Collected data entries:
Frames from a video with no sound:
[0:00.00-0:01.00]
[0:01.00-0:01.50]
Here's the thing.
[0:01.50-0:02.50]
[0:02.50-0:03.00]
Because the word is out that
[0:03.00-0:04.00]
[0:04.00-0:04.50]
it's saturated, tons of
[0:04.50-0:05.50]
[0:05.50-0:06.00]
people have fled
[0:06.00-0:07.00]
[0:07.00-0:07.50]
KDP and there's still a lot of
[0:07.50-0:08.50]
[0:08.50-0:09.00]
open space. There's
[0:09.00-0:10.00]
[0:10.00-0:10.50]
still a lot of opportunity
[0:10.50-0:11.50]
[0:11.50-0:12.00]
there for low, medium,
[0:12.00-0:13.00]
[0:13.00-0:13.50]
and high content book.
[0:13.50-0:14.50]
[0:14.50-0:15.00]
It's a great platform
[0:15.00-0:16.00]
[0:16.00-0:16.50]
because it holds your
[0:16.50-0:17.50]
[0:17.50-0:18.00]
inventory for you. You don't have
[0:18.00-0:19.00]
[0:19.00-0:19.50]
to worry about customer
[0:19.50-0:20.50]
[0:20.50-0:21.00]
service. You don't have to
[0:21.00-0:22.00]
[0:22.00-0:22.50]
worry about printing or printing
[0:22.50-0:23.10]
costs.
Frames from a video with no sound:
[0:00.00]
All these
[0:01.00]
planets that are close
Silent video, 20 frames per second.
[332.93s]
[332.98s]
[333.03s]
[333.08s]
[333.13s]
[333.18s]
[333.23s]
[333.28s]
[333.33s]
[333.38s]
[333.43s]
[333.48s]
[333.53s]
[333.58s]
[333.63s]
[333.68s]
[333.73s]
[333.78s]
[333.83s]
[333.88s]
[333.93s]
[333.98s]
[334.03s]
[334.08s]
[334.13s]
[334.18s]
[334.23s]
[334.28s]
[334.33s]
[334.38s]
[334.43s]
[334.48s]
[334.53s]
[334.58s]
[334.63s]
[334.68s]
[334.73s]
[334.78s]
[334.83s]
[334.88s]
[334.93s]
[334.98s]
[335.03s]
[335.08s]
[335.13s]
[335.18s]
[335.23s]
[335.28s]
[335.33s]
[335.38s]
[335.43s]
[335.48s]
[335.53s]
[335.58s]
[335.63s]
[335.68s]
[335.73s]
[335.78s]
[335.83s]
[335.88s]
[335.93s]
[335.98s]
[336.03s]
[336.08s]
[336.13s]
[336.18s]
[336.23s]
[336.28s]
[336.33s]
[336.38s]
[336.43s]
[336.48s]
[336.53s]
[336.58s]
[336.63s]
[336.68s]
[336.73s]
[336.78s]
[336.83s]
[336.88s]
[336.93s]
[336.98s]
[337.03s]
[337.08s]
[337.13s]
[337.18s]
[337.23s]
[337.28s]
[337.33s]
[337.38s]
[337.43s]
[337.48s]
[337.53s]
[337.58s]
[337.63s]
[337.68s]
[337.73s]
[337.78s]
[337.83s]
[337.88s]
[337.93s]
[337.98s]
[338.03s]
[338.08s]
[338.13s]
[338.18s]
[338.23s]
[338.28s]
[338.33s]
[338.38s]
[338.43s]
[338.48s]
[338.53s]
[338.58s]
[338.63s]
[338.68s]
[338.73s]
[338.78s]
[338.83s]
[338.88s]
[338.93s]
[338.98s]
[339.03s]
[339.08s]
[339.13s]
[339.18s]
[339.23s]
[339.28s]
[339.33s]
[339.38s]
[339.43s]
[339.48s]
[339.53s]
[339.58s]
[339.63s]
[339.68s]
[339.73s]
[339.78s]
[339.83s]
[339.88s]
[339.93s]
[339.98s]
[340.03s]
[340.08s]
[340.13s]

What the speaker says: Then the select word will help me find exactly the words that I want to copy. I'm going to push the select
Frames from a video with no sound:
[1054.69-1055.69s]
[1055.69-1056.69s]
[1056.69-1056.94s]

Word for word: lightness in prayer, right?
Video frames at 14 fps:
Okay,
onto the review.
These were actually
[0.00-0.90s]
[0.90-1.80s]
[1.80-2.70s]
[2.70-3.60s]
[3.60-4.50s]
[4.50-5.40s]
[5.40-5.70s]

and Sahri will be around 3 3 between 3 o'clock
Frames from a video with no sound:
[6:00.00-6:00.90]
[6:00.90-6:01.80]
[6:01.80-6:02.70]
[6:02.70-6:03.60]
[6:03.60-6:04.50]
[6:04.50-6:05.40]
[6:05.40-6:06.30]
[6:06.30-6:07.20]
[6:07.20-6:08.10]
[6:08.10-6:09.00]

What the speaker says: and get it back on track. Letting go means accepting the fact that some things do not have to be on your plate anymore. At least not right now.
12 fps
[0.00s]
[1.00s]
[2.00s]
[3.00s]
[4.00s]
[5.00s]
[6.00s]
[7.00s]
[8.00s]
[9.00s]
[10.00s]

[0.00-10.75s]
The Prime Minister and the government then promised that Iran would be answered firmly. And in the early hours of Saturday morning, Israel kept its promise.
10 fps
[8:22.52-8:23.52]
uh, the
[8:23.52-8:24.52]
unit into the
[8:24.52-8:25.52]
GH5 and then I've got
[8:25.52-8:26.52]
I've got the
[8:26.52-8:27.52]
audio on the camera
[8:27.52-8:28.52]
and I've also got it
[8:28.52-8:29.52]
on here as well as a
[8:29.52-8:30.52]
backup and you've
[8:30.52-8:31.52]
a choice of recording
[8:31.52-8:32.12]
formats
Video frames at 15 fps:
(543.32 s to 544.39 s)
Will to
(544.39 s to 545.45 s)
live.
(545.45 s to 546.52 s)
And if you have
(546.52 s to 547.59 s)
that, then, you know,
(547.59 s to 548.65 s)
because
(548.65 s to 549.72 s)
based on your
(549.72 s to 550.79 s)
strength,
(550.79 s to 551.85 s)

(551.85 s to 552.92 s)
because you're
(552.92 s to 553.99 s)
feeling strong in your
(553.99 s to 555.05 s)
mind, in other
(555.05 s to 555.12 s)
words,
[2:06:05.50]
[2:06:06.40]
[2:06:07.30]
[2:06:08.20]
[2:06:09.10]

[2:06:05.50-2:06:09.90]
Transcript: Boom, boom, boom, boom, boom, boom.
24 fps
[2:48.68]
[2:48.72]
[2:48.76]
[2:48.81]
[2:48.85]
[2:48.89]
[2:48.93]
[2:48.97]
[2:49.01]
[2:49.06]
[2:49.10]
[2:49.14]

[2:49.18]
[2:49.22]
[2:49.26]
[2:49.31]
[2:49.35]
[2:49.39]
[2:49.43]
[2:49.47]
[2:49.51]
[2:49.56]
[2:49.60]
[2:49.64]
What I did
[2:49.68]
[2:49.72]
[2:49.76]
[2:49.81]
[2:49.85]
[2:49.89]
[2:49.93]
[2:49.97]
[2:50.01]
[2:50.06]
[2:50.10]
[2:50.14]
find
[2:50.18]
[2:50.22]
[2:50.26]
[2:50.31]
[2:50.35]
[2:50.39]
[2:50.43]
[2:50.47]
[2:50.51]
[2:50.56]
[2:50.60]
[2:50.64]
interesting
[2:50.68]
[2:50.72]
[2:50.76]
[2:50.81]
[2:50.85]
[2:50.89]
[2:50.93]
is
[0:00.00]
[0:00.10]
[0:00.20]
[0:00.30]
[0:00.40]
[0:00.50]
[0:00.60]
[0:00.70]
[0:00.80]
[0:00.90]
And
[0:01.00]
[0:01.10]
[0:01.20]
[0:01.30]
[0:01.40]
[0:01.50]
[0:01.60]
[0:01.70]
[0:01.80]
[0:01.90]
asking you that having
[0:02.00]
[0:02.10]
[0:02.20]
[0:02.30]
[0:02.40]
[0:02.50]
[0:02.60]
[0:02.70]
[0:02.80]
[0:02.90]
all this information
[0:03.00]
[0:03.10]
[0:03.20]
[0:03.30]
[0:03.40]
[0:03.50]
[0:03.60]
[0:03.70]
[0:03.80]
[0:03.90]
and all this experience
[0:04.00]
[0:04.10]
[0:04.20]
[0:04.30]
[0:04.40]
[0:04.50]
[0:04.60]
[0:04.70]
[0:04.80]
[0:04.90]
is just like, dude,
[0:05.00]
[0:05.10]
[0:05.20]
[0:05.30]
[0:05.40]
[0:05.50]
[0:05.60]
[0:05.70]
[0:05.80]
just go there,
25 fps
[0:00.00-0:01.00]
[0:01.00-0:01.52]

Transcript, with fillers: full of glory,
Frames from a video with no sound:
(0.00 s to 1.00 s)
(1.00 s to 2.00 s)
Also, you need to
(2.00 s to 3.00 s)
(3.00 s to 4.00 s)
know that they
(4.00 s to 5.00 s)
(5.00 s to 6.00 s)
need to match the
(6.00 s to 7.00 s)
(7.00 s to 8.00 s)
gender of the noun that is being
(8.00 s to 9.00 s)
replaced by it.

Assigned task:
Across the data above, how many lines include the word "speaker"? Give only the number.

Response for this exercise:
2